Greatest value of $xz$ in expression 
Let $x,y,z,t\in\mathbb{R}$ and $x^2+y^2=9,z^2+t^2=4$ and $xt-yz=6$. Then greatest value of $xz$ is 

What i try
I am trying to solve without trigonometric substution
$$(xt-yz)^2+(xz+yt)^2=(x^2+y^2)(z^2+t^2)$$
$6^2+(xz+yt)^2=4\cdot 9\Longrightarrow (xz+yt)^2=0$
$$xz=-yt$$
How do i solve it Help me please
 A: Notice that:
$$4(x^2+y^2) + 9(t^2 + z^2) = 12(xt - yz)$$
and this is equivalent with
$$(2x - 3t)^2+ (2y + 3z)^2 = 0$$
Thus $z=-\frac{2}{3}y$, and we want to maximize $-\frac{2}{3}xy$. This is simple, given that $x^2+y^2=9$ because:
$$0\leq (x+y)^2\Rightarrow -2xy \leq x^2+y^2=9$$
Therefore:
$$zx=-\frac{2}{3}xy\leq 3$$
with equality when $(x,z)=\left(\pm \frac{3}{\sqrt{2}},\pm \sqrt{2}\right)$.
A: A bit late answer but I think worth mentioning it.
You can find the searched for maximum exploiting the relation you have already found:


*

*$xz=-yt$
You can do this, for example, by using basic facts about complex numbers writing


*

*$u = x+iy$ and $v = t+iz \Rightarrow |u|=3, |v|=2$

*$\Rightarrow 6= xt-yz = \Re(uv) =|uv|=|u||v|=6$

*$\Rightarrow \Im(uv)=xz+yt  =0$ (The intermediate result you have already found.)

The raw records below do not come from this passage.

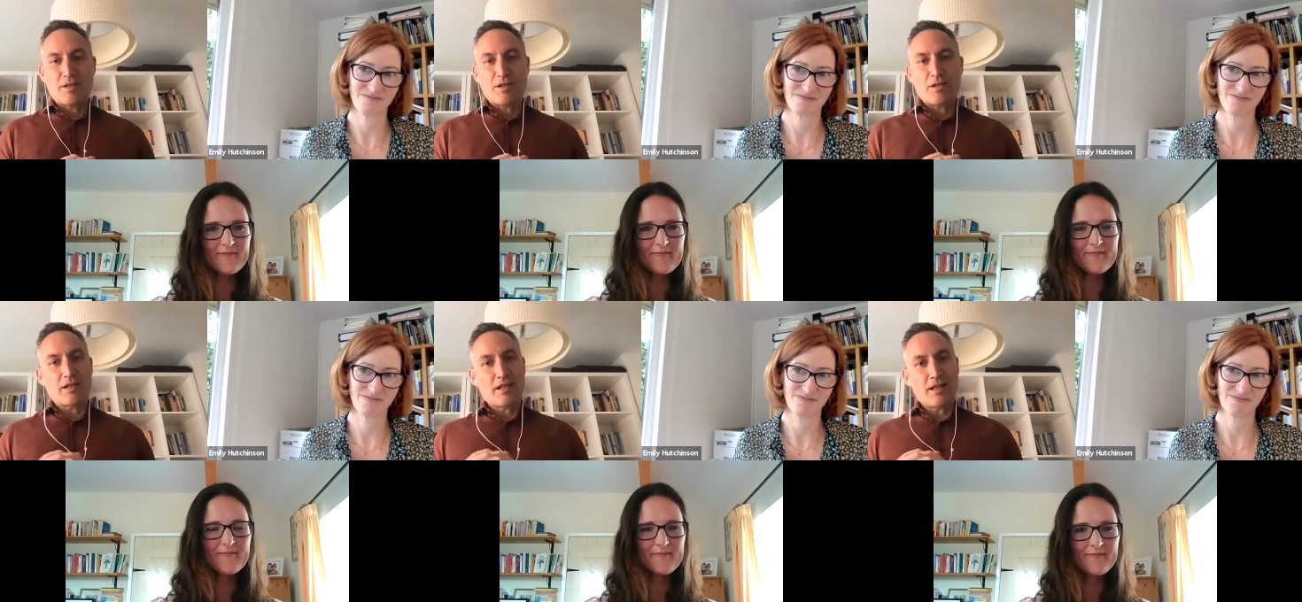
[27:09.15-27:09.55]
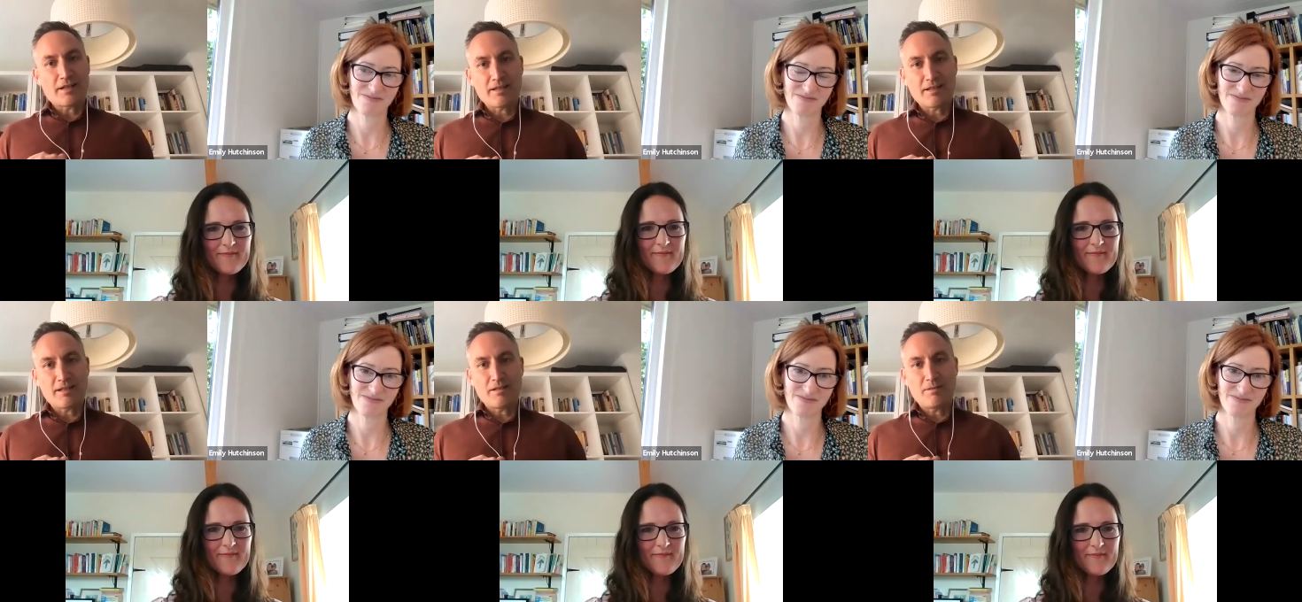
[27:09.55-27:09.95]
Speaker 1: you know,
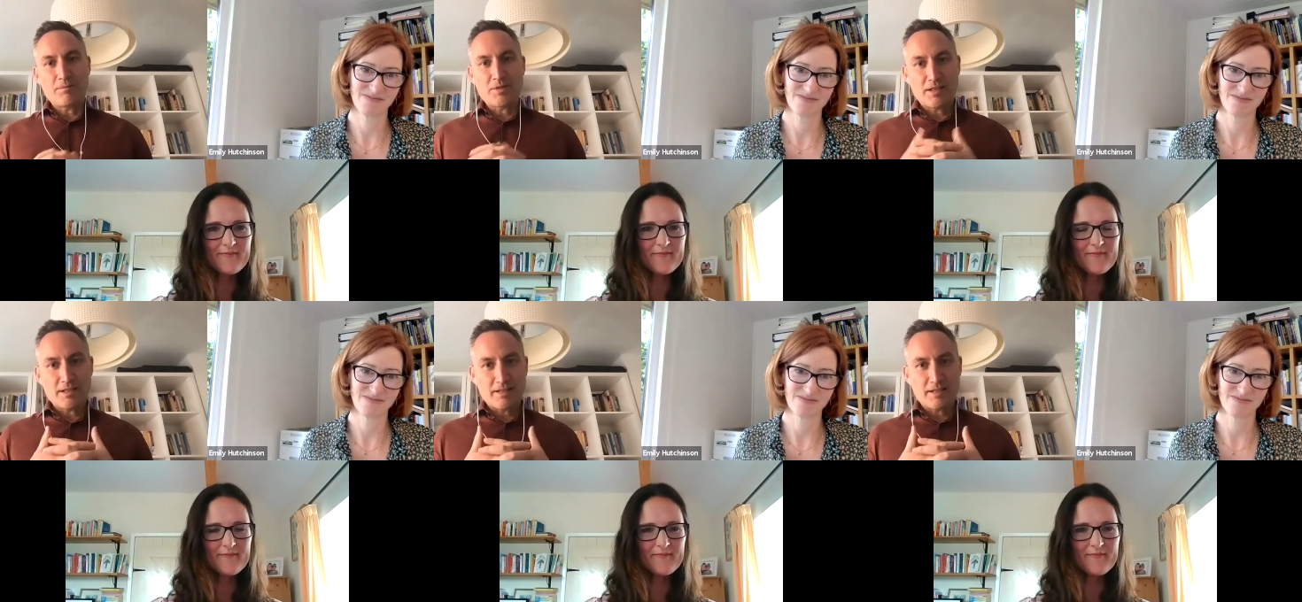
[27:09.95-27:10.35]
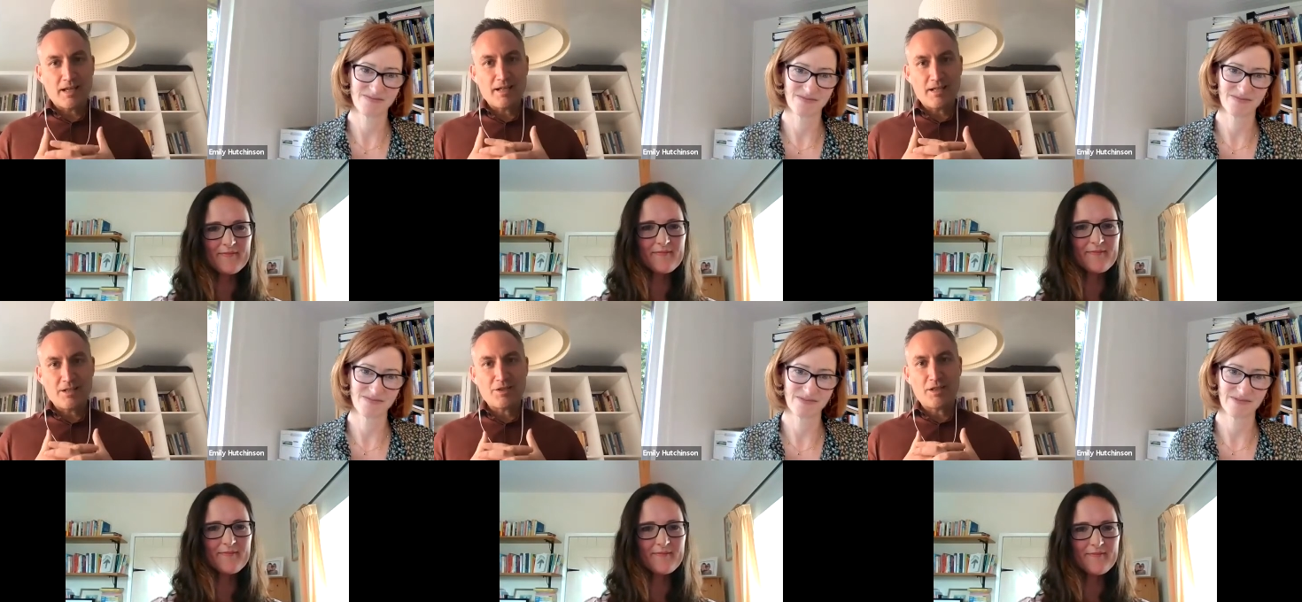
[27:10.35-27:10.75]
connecting them to this
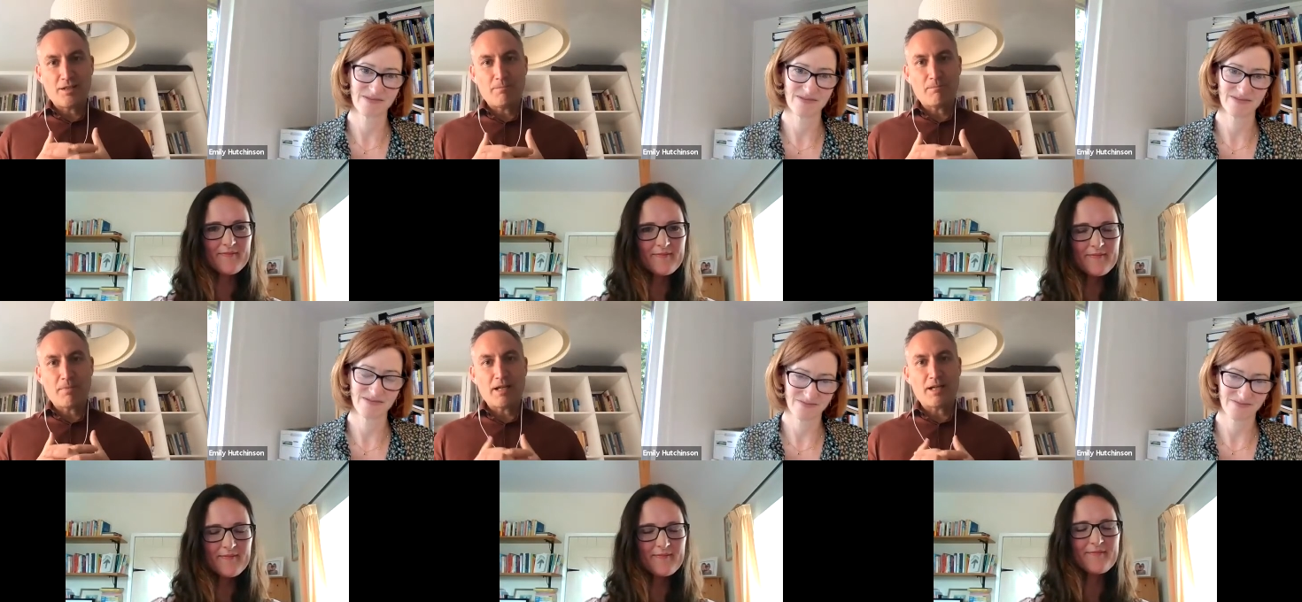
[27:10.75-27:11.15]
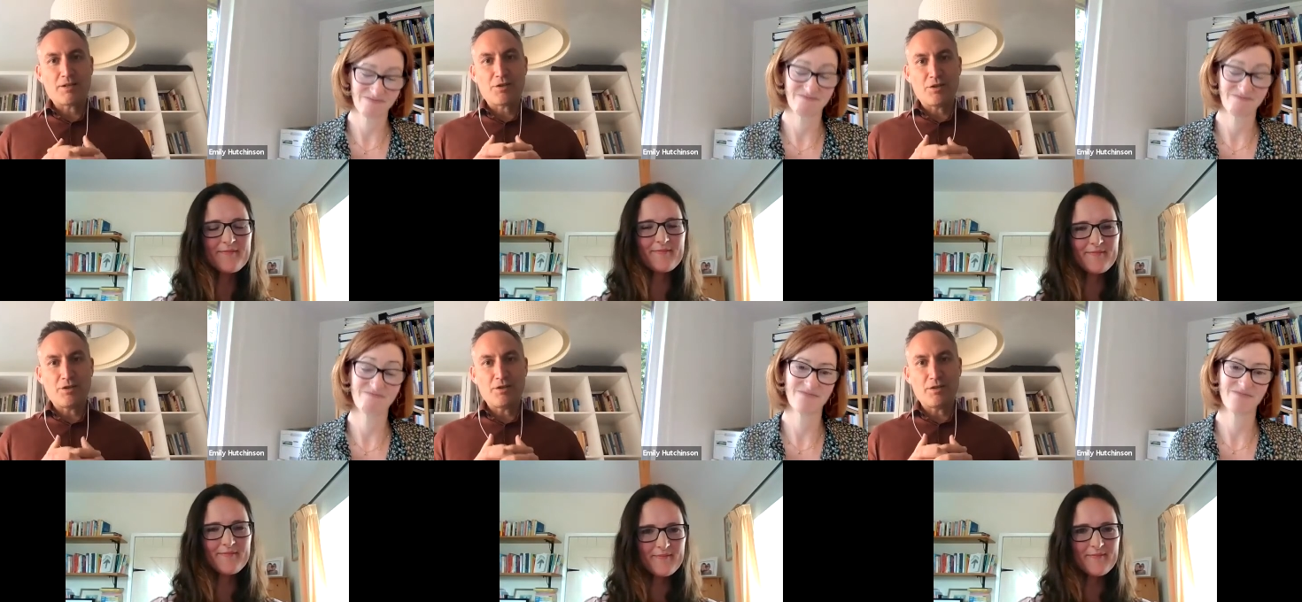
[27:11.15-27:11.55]
energy and
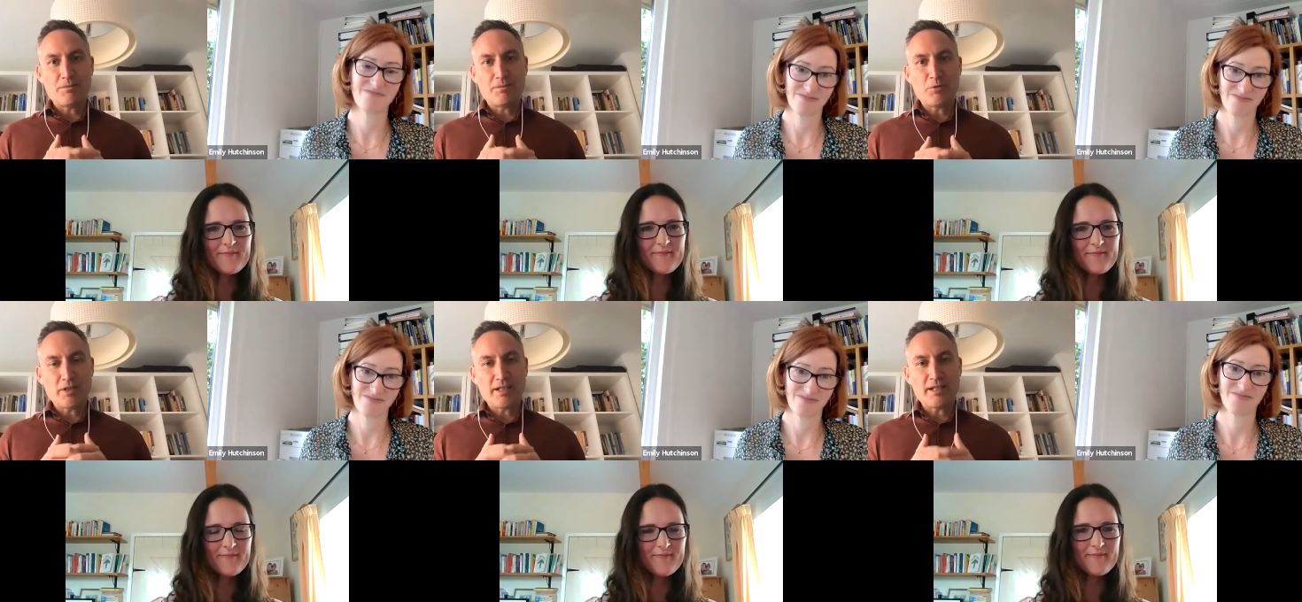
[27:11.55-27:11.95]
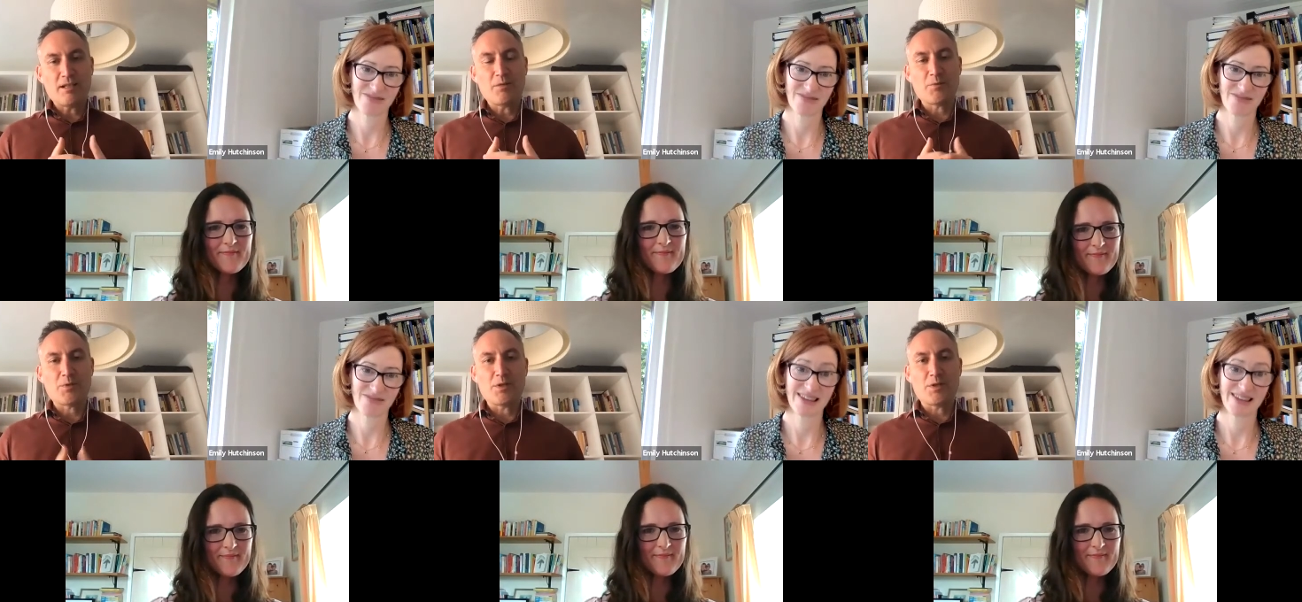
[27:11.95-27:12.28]
passion and what they love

Now, we can exploit this by considering


*

*$\Im(\bar u v) = xz-ty \stackrel{xz=-yt}{=}2xz \leq |\bar u v|=6$

*$\Rightarrow \boxed{xz \leq 3}$
Addendum concerning the maximum:
You are either fully aware that the maximum must be reached. Otherwise, it is easy to indicate specific $u,v$ and, hence, $x,z$ for which the maximum is reached:


*

*$u=3, v=2$ obviously satisfy the initially given condition.

*$\Rightarrow u_{\phi}=3e^{i\phi}, v_{\phi}=2e^{-i\phi}$ satisfy the initially given condition, as well.

*$\Rightarrow \Im(\bar u_{\phi}v_{\phi}) = 6\Im\left(e^{-2i\phi}\right)=6$ for $\phi = -\frac{\pi}{4}$

*$\Rightarrow$ Maximum is reached for 
$$u= 3e^{-i\frac{\pi}{4}} = \underbrace{\frac{3\sqrt{2}}{2}}_{=x}-i\frac{3\sqrt{2}}{2}, v=2e^{i\frac{\pi}{4}} = \sqrt{2}+i\underbrace{\sqrt{2}}_{=z}$$